AUD/GBP UPDATE: Bank of England is set to hold Interest Rates until the middle of 2016.

Last night the Bank of England (BOE) lowered their growth forecast to 2.5% for this year. The event was anticipated after a slump in growth in quarter one. The Governor of the BOE, Mark Carney; also said that Interest Rate hikes will be gradual.

Employment levels in the UK were forecast to be at 5% by 2017. The figure has been the UK’s best performer, since January 2014 the figure has gradually decreased from 7.1%.  With a decrease in Unemployment, and a corresponding increase in wage earners spending their wages rather than Unemployment Benefits, the Inflation Rate should in theory increase; however this has not been the case.

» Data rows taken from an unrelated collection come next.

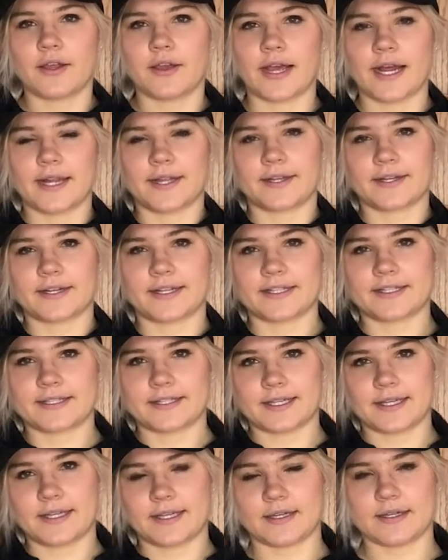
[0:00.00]
you guys are gonna
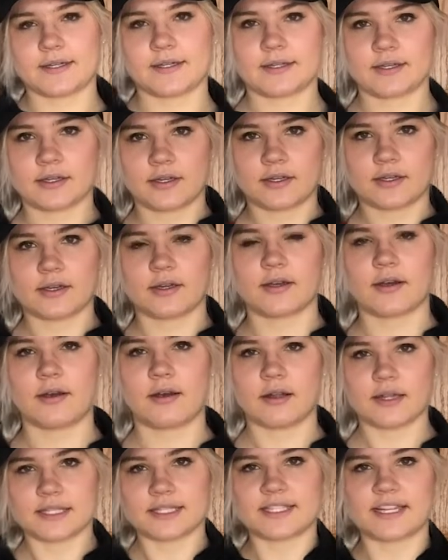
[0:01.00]
see
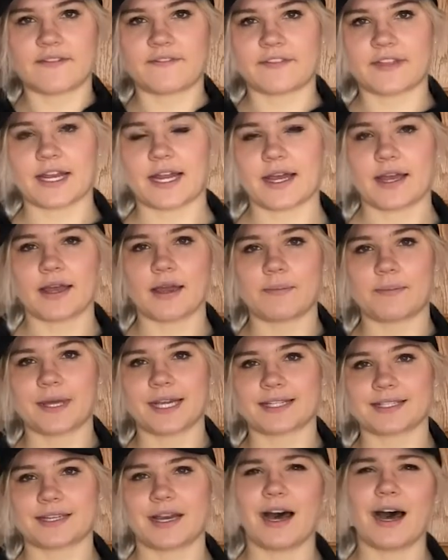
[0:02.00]
all the stuff that I
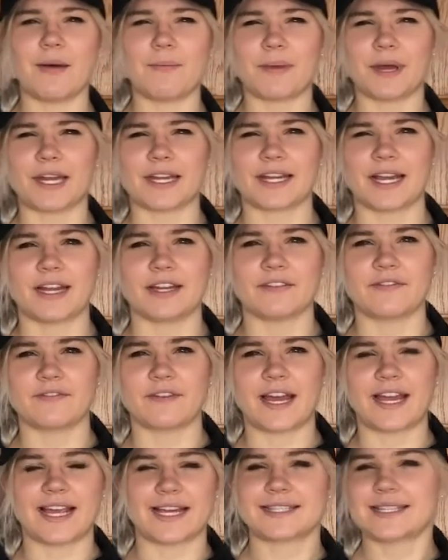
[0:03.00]
picked up and kind of,
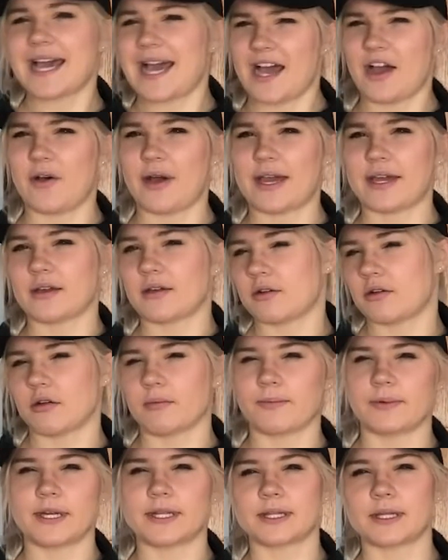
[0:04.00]
I guess, how I
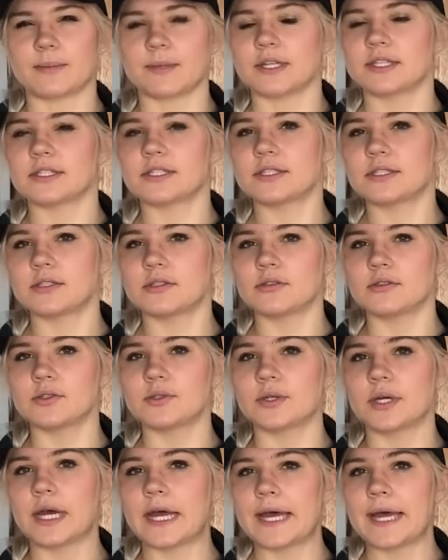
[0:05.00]
incorporate them
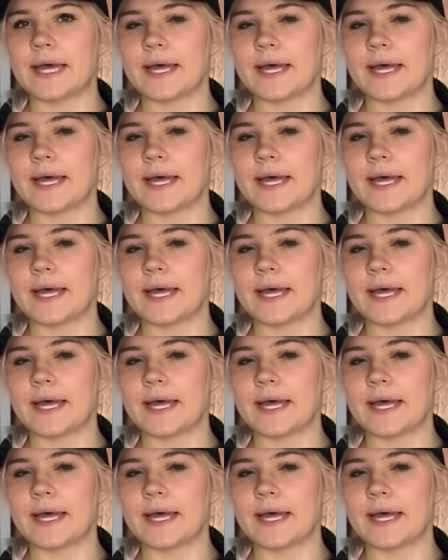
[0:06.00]
into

Last night’s Inflation report for the BOE is essentially an explanation of why they will continue to kick the interest Rate Hike ‘can’ down the road. Stated in the report last night;

‘Inflation is then projected to rise further as wage and unit labor cost growth picks up and the effect of sterling’s appreciation dissipates. The MPC judges that it is currently appropriate to set policy so that it is likely inflation will return to the 2% target within two years.’

This Statement was concluded that any form of a hike will most likely be ‘kicked’ down the path until mid-2016. The market proceeded to press the sell button on the GBP, within 3 hours the Sterling lost almost 3-4 cents against the AUD.

The statement from the inflation report suggests long term prosperity for the GBP, as wages growth contributes to the cost of goods sold. Once the UK inflation rate returns to an adequate figure (2%), the flood gates should open to more tightening of the UK’s monetary policy.